* Your objective *
For the data below, restate word for word only the lines from the line containing "[21:47.47-21:47.67]" through the line containing "[0.00-7.00s]", both ends included.

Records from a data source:
──────

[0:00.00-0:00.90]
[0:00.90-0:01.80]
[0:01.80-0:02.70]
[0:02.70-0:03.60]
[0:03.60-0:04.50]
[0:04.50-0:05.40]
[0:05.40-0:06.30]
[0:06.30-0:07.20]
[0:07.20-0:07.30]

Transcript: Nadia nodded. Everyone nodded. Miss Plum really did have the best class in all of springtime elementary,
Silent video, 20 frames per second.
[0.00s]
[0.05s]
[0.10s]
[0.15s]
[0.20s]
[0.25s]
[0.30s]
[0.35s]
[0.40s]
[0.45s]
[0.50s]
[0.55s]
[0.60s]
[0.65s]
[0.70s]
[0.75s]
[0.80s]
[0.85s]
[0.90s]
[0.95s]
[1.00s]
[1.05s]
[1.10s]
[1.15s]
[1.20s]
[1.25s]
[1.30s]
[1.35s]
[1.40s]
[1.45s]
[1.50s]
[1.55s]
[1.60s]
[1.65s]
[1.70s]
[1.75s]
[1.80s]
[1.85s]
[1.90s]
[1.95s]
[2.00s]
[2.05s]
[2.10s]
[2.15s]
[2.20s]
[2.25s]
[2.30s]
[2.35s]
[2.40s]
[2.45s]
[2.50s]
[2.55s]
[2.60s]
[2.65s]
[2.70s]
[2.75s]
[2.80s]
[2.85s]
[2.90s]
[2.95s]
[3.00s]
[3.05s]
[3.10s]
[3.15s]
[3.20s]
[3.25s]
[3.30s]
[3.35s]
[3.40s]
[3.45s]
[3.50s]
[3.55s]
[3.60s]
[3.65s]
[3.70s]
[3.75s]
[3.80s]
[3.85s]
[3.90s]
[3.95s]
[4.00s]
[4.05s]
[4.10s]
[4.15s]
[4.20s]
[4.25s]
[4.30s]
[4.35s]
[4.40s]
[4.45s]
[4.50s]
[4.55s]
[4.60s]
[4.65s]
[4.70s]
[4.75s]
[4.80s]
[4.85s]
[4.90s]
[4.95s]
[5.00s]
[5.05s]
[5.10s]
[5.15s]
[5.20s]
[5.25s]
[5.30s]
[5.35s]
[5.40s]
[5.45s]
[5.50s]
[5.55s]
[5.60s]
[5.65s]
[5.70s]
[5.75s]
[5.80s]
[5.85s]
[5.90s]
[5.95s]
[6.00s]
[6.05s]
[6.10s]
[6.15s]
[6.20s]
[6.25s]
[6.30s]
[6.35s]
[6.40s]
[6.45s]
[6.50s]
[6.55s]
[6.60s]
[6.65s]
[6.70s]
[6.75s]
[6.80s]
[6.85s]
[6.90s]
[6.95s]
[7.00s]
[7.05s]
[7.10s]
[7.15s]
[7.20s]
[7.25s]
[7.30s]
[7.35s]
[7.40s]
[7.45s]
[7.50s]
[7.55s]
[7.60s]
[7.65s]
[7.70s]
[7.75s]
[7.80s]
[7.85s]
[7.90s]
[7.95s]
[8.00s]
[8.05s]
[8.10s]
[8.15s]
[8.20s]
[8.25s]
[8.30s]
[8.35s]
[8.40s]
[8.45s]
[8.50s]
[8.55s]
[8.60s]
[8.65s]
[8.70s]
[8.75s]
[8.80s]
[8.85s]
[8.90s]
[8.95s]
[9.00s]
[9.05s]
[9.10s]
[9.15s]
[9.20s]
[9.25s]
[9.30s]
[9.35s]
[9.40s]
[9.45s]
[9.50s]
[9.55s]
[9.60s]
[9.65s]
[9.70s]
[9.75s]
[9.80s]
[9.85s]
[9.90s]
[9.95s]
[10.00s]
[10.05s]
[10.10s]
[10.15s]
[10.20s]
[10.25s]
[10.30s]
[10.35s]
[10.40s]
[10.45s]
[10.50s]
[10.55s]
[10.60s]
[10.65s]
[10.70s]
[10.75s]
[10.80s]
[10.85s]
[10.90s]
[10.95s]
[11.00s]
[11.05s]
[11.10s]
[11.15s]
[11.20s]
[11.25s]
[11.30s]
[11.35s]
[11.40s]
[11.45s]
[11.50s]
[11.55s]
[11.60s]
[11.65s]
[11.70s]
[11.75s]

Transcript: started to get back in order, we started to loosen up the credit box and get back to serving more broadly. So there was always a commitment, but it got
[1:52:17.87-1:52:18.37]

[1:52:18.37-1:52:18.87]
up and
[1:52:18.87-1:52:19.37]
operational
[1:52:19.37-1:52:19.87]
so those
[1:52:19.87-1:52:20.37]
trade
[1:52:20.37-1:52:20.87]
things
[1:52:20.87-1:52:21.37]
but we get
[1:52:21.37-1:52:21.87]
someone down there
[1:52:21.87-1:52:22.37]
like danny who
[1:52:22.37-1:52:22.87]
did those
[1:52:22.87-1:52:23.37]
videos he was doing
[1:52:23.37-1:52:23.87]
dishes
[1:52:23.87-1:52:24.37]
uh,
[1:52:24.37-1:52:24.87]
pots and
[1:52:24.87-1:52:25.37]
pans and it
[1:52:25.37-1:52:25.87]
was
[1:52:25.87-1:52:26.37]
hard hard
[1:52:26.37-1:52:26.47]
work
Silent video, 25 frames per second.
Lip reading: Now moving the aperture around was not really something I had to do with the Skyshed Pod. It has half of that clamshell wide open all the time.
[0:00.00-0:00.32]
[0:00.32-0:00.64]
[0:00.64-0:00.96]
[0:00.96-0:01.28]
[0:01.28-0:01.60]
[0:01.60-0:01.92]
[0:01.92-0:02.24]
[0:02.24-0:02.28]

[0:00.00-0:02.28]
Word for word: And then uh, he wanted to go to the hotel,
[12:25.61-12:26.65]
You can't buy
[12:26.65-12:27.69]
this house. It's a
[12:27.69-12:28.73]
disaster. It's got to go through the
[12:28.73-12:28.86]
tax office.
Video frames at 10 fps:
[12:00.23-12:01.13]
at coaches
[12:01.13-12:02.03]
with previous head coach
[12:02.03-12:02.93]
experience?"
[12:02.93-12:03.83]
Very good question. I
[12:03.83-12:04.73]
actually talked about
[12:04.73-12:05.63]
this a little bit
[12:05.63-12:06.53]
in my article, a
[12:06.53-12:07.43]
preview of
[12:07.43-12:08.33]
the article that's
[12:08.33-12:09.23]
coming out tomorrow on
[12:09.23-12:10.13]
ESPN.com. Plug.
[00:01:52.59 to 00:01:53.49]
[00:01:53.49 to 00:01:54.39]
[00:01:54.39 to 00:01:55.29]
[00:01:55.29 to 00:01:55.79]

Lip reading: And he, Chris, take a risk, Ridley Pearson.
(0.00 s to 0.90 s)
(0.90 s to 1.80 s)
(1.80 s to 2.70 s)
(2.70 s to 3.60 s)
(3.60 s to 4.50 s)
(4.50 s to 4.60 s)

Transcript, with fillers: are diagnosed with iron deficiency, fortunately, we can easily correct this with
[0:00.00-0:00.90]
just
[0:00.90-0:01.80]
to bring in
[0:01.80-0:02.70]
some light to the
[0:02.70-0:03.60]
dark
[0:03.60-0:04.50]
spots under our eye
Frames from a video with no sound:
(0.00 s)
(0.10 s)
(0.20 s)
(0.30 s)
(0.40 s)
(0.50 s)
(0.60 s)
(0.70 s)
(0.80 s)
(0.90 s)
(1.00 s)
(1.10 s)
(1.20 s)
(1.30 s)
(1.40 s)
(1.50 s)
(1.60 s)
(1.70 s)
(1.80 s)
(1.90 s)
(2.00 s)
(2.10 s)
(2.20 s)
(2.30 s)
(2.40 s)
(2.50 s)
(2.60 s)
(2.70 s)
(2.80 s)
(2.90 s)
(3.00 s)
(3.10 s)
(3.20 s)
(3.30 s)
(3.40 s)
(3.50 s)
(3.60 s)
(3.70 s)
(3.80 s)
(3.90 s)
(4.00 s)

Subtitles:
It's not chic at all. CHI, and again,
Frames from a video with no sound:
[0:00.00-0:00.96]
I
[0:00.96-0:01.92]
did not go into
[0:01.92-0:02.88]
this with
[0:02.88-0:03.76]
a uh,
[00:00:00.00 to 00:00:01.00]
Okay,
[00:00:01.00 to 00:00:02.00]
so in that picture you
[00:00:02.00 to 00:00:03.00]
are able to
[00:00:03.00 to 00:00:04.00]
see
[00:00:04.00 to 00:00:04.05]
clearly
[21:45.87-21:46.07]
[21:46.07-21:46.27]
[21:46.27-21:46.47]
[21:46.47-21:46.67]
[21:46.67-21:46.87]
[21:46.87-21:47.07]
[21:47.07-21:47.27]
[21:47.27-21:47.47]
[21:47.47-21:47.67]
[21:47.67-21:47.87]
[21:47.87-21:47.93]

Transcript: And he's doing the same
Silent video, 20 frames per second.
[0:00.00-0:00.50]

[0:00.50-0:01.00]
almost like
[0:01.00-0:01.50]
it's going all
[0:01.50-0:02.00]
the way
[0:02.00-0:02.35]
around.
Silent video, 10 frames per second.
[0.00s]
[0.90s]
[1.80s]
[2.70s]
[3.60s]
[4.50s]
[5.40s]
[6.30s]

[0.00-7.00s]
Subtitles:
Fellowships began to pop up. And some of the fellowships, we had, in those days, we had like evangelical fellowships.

──────

* Answer box *
[21:47.47-21:47.67]
[21:47.67-21:47.87]
[21:47.87-21:47.93]

Transcript: And he's doing the same
Silent video, 20 frames per second.
[0:00.00-0:00.50]

[0:00.50-0:01.00]
almost like
[0:01.00-0:01.50]
it's going all
[0:01.50-0:02.00]
the way
[0:02.00-0:02.35]
around.
Silent video, 10 frames per second.
[0.00s]
[0.90s]
[1.80s]
[2.70s]
[3.60s]
[4.50s]
[5.40s]
[6.30s]

[0.00-7.00s]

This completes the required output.